Weight Watchers Pasta Fagioli is a wholesome and satisfying soup that’s perfect for any occasion. This hearty dish combines tender vegetables, protein-rich beans, and flavorful turkey sausage, making it a nutritious option for busy weeknights or cozy gatherings. With its rich tomato base and aromatic herbs, this soup not only warms the soul but also supports a healthy lifestyle. Enjoy it alone or paired with crusty bread for a complete meal that your family will love.

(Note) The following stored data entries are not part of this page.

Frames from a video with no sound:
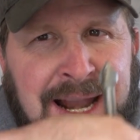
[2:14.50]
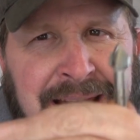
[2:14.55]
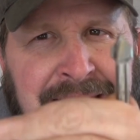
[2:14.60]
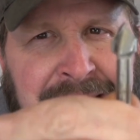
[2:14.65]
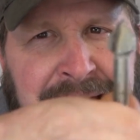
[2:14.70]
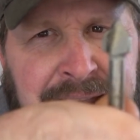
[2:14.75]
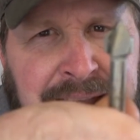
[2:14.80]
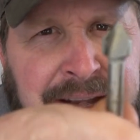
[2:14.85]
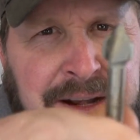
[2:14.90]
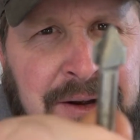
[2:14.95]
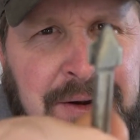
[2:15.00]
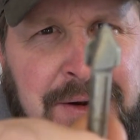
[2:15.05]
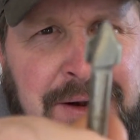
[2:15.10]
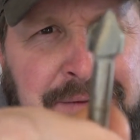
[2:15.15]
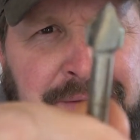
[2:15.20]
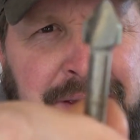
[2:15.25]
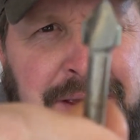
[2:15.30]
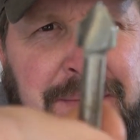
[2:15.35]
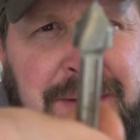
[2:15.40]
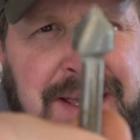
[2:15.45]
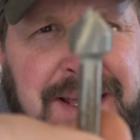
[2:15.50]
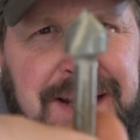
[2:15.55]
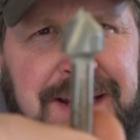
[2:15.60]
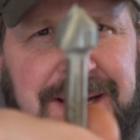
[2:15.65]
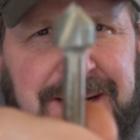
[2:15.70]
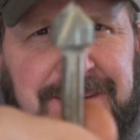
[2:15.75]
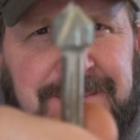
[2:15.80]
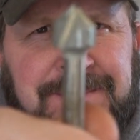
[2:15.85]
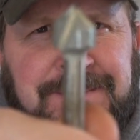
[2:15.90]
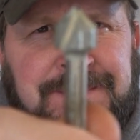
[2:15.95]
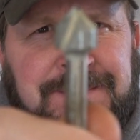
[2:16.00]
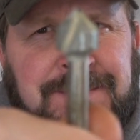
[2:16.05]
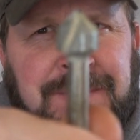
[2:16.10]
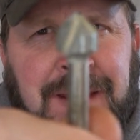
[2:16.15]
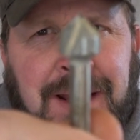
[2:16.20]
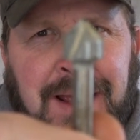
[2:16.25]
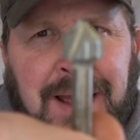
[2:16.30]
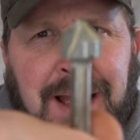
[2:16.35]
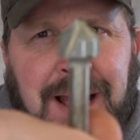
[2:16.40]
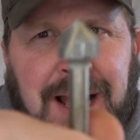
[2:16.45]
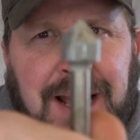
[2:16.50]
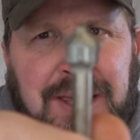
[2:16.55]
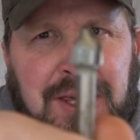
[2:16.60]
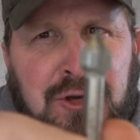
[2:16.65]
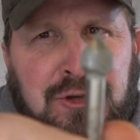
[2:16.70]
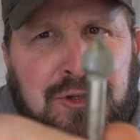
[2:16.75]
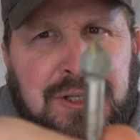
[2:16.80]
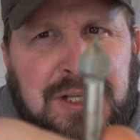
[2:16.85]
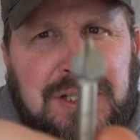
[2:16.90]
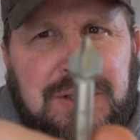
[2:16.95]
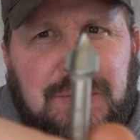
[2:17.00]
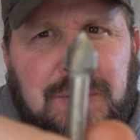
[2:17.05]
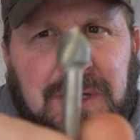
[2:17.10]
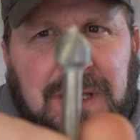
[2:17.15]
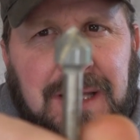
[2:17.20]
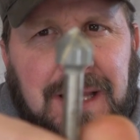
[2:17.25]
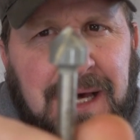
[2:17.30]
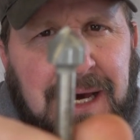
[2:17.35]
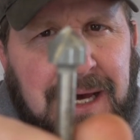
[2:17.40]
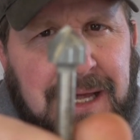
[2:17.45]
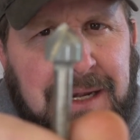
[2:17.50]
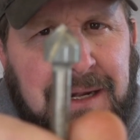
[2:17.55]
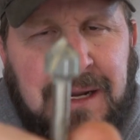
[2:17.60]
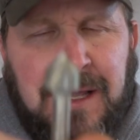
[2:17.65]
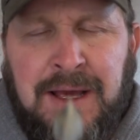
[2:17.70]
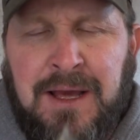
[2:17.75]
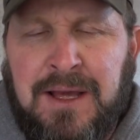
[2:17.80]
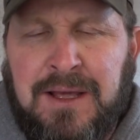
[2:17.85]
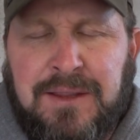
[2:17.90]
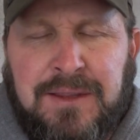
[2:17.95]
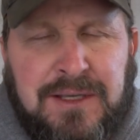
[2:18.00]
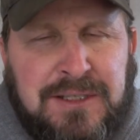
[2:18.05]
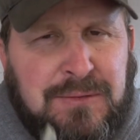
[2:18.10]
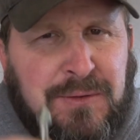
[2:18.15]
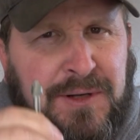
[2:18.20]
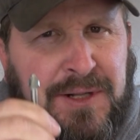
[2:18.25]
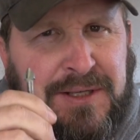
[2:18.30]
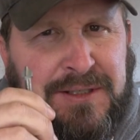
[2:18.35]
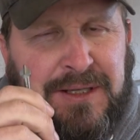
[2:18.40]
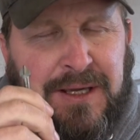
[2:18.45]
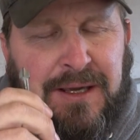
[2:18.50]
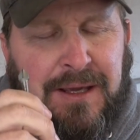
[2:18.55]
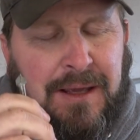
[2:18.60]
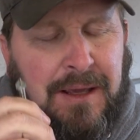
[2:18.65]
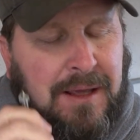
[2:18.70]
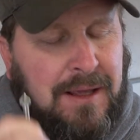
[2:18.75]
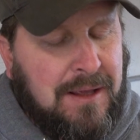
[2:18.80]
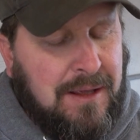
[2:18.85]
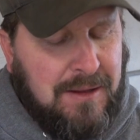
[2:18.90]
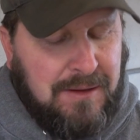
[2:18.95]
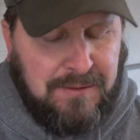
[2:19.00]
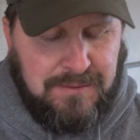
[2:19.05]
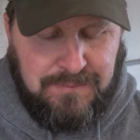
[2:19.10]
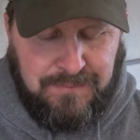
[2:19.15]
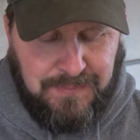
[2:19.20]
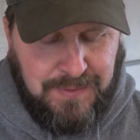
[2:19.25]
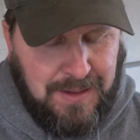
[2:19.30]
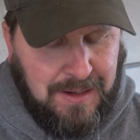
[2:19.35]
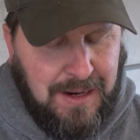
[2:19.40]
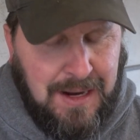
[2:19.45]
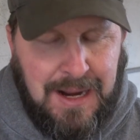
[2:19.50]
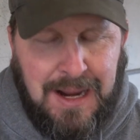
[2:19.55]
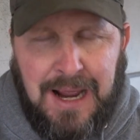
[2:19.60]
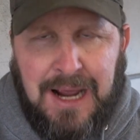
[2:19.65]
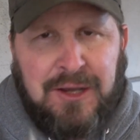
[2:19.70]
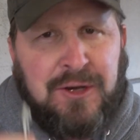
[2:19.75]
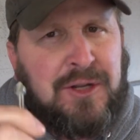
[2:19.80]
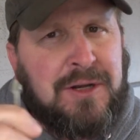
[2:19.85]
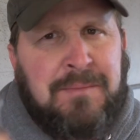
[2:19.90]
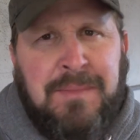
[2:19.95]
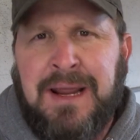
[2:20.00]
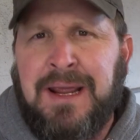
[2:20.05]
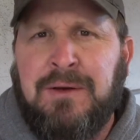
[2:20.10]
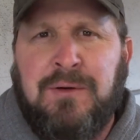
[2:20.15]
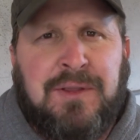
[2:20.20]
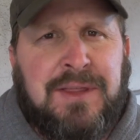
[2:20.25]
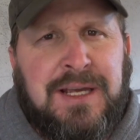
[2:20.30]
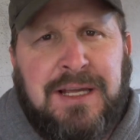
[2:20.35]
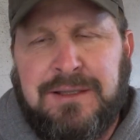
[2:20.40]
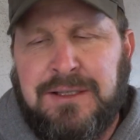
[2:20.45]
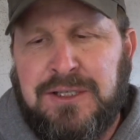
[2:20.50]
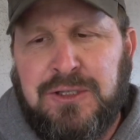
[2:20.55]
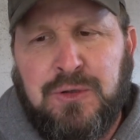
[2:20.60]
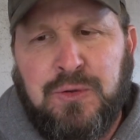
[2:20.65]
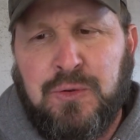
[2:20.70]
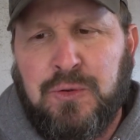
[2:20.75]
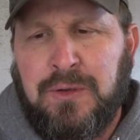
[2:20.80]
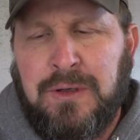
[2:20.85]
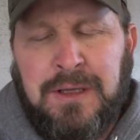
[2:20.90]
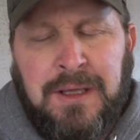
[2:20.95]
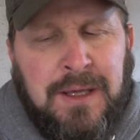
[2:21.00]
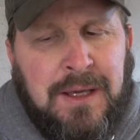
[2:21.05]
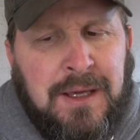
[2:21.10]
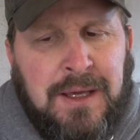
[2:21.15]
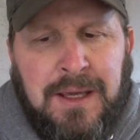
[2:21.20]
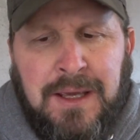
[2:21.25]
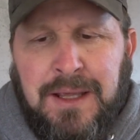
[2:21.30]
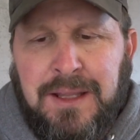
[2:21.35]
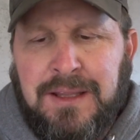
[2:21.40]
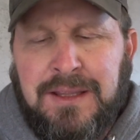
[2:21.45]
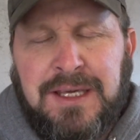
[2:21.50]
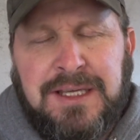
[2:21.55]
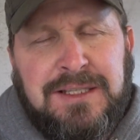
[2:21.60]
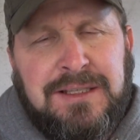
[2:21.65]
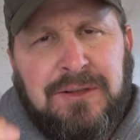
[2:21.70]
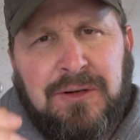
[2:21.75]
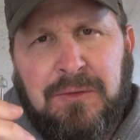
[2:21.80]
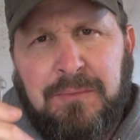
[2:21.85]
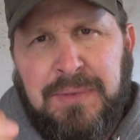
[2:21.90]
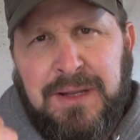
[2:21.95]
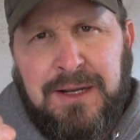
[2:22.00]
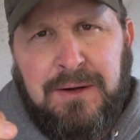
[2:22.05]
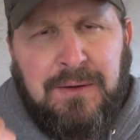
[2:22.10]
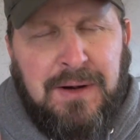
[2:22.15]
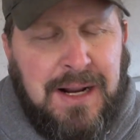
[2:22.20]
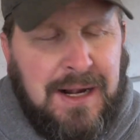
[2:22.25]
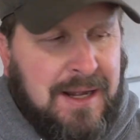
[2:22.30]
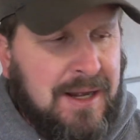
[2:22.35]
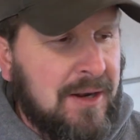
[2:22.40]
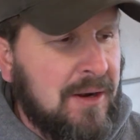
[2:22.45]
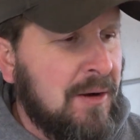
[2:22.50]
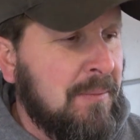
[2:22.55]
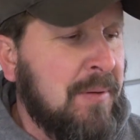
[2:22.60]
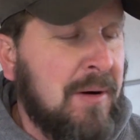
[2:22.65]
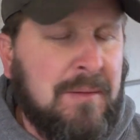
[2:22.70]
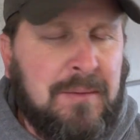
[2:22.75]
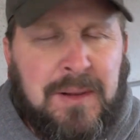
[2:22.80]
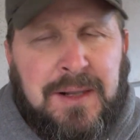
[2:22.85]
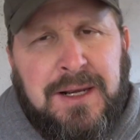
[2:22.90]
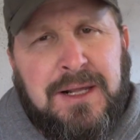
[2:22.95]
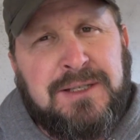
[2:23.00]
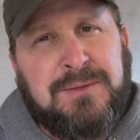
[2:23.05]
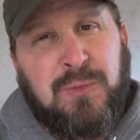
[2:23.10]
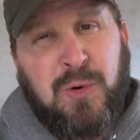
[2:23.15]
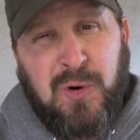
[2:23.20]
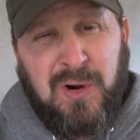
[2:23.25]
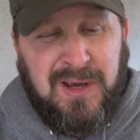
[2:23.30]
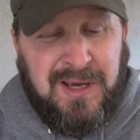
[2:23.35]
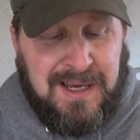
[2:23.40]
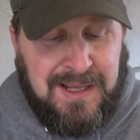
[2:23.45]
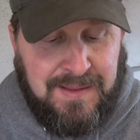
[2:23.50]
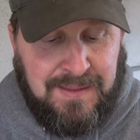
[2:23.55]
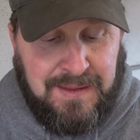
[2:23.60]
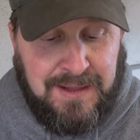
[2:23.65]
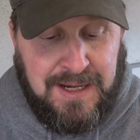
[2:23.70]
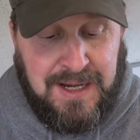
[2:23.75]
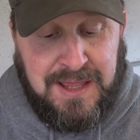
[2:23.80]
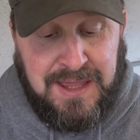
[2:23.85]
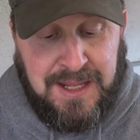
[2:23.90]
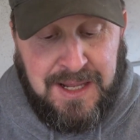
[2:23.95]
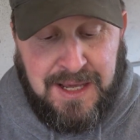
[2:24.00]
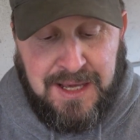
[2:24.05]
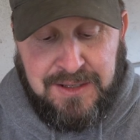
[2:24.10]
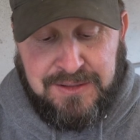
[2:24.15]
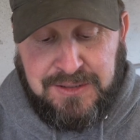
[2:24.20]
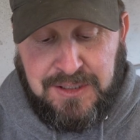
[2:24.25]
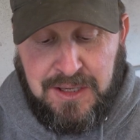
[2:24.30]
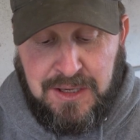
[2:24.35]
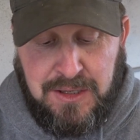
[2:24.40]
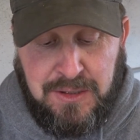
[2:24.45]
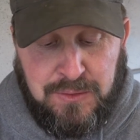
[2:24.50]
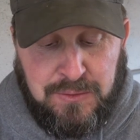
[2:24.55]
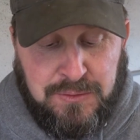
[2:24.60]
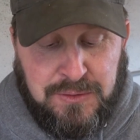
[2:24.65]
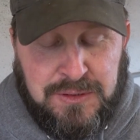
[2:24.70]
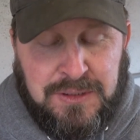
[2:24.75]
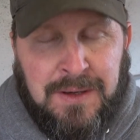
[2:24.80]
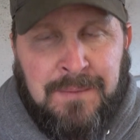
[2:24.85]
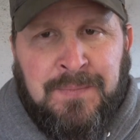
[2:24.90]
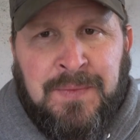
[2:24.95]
90-degree V-bit. I use this one a lot. This one is I couldn't make it without this tool. This little bit right here probably does more cutting than anything else I use.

  • Total Time: 35 minutes
  • Yield: Approximately 6 servings 1x

Ingredients

Scale
  • 1/2 cup ditalini pasta or large ringed pasta
  • 8 oz of sweet Italian turkey sausage
  • 4 cloves garlic, minced
  • 1 medium onion, diced
  • 3 carrots, peeled and diced
  • 2 stalks celery, diced
  • 3 cups chicken broth
  • 1 (28 ounce) can of crushed tomatoes
  • 1 teaspoon dried basil
  • 1 teaspoon dried oregano
  • 3/4 teaspoon dried thyme
  • Kosher salt and freshly ground black pepper, to taste
  • 1 (15-ounce) can great northern beans, drained and rinsed
  • 1 (15-ounce) can of Dark Red Kidney Beans, drained and rinsed

Instructions

  1. In a large Dutch oven sprayed with cooking spray, heat turkey sausage over medium-high until browned (3-5 minutes). Drain excess fat.
  2. Add garlic, onion, carrots, and celery; sauté until tender (3-4 minutes).
  3. Whisk in chicken broth, crushed tomatoes, basil, oregano, and thyme; season with salt and pepper to taste. Bring to a boil, then reduce heat and simmer covered (10-15 minutes).
  4. Stir in uncooked pasta and both types of beans; cook until heated through.
  • Author: Emmeline
  • Prep Time: 10 minutes
  • Cook Time: 25 minutes
  • Category: Main
  • Method: Soup
  • Cuisine: Italian

Nutrition

  • Serving Size: 1 serving
  • Calories: 230
  • Sugar: 4g
  • Sodium: 780mg
  • Fat: 5g
  • Saturated Fat: 1g
  • Unsaturated Fat: 3g
  • Trans Fat: 0g
  • Carbohydrates: 38g
  • Fiber: 10g
  • Protein: 12g
  • Cholesterol: 50mg

Keywords: For added nutrition, incorporate more vegetables like spinach or zucchini. If you prefer a vegetarian version, skip the sausage and replace it with lentils or additional beans.